CLYMÈNE


COMÉDIE

Clymène est moins une comédie qu’un poème dialogué : Apollon, dieu de la poésie, s’adresse aux neuf Muses et se plaint

De ne voir presque plus de bons vers sur l’Amour.

À partir de là, La Fontaine brode une suite de « dialogues philosophiques » autour de l’amour, dans lesquels il n’hésite pas, sous son nom de Parnasse (Acante), à se mettre lui-même en scène et en cause :

Sire, Acante est un homme inégal à tel point,

Que d’un moment à l’autre on ne le connaît point ;

Inégal en amour, en plaisir, en affaire…

Le chantre de l’amour se révèle pour la première fois dans sa complexité, avec ses interrogations ; il paraît plus attiré par l’amitié amoureuse que par la passion.

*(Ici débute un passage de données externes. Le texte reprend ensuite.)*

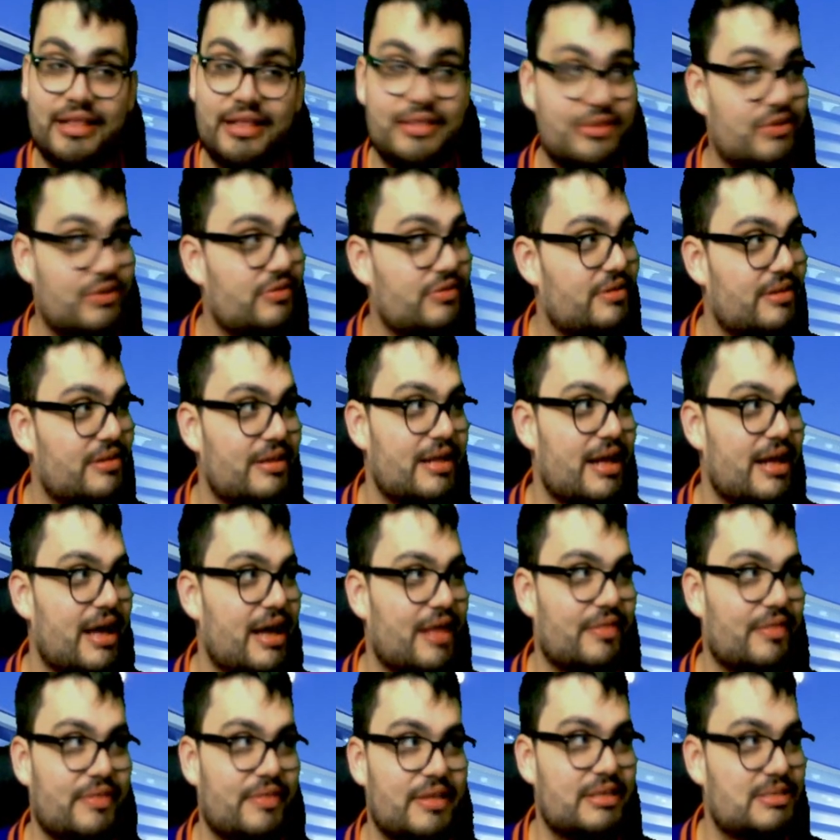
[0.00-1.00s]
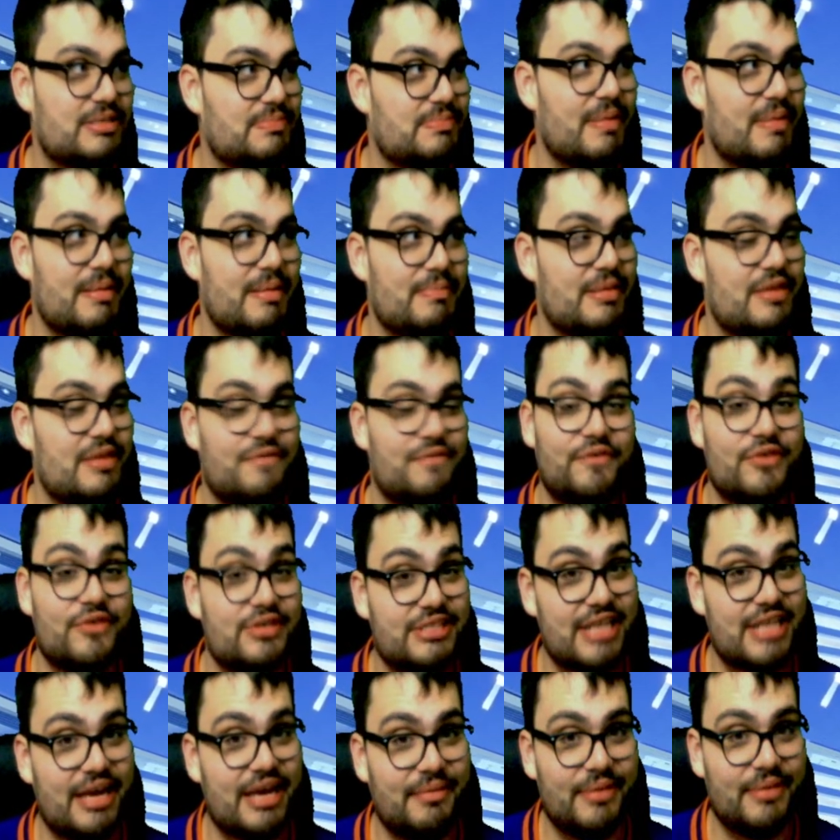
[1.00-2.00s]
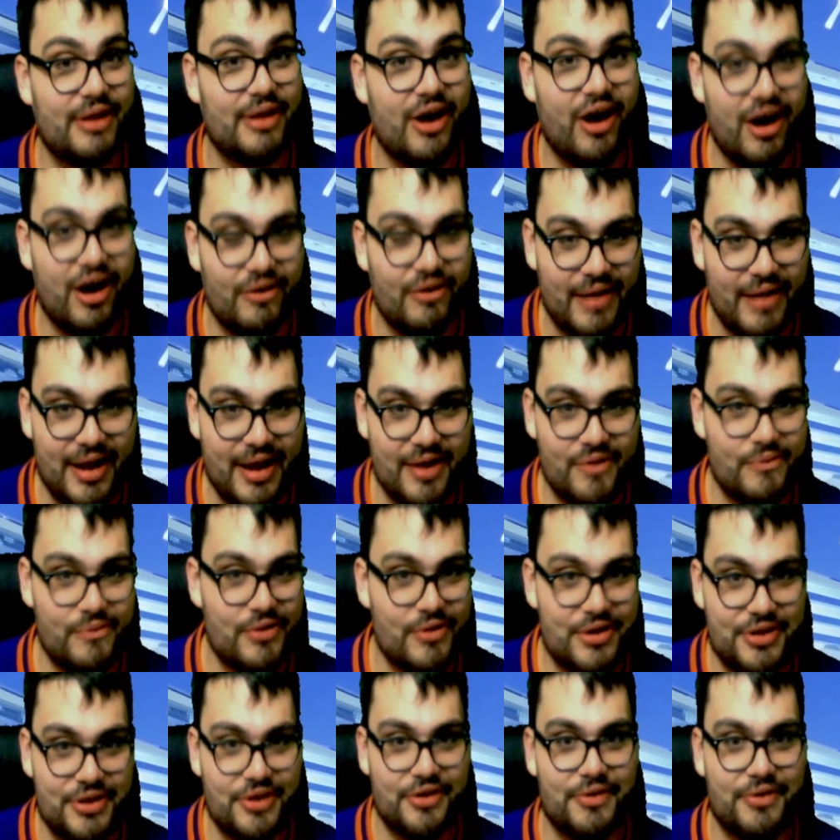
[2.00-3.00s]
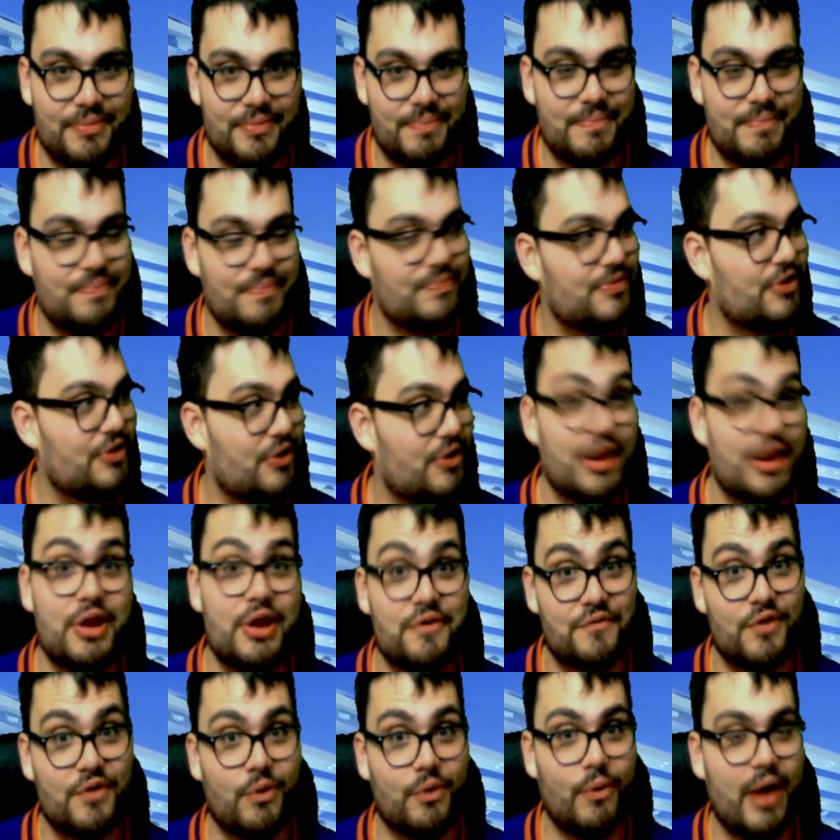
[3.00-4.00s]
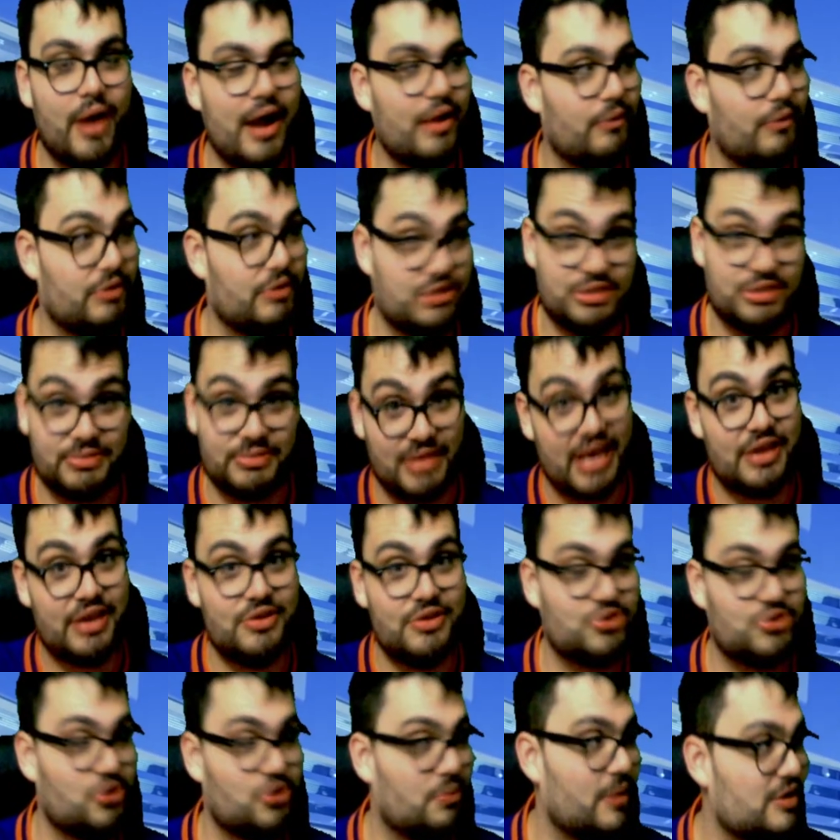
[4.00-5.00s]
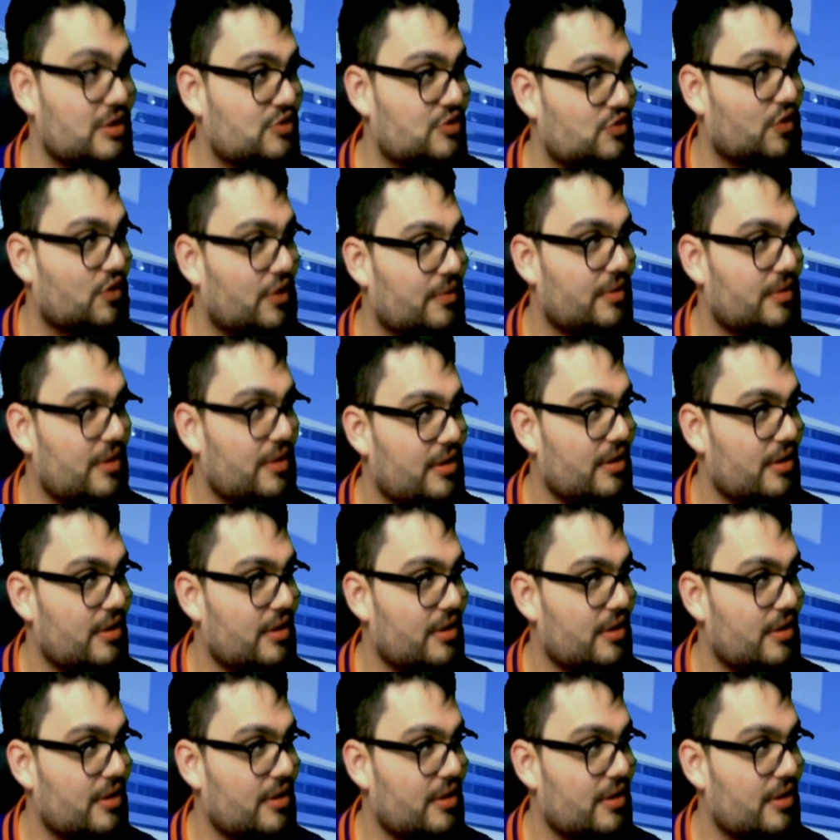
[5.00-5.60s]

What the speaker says: Dude, this might be the first time in a hot while where you're here for a while, which thank you so much for.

Mais à ce « marivaudage » avant la lettre, La Fontaine, inquiet du vieillissement de l’art de la poésie, mêle subrepticement ses « théories » littéraires et aborde la question de l’« imitation » qu’il pratiquera toute sa vie. Enfin il termine en forme de petit conte moral, cette Clymène où certains biographes ont cru trouver, transposés, des épisodes d’une histoire galante que La Fontaine aurait vécue, à Château-Thierry, avec Mme Rousselet, femme du lieutenant du roi.

On date généralement cette œuvre de 1658, d’après Mathieu Marais, premier biographe de La Fontaine. Le poète ne la publie qu’une seule fois, en 1671, dans la troisième partie des Contes et nouvelles en vers, en la faisant précéder de cette note :

Il semblera d’abord au lecteur que la comédie que j’ajoute ici n’est pas en son lieu, mais s’il veut la lire jusqu’à la fin, il y trouvera un récit, non tout à fait tel que ceux de mes contes, et aussi qui ne s’en éloigne pas tout à fait. Il n’y a aucune distribution de scènes, la chose n’étant pas faite pour être représentée…

Étrange et inclassable texte, en vérité, qui commence comme une « comédie » pour se terminer par un récit. La Fontaine semble bien se complaire dans ce mélange des genres dont il amplifiera le principe dans Le Songe de Vaux, puis surtout dans Les Amours de Psyché et de Cupidon.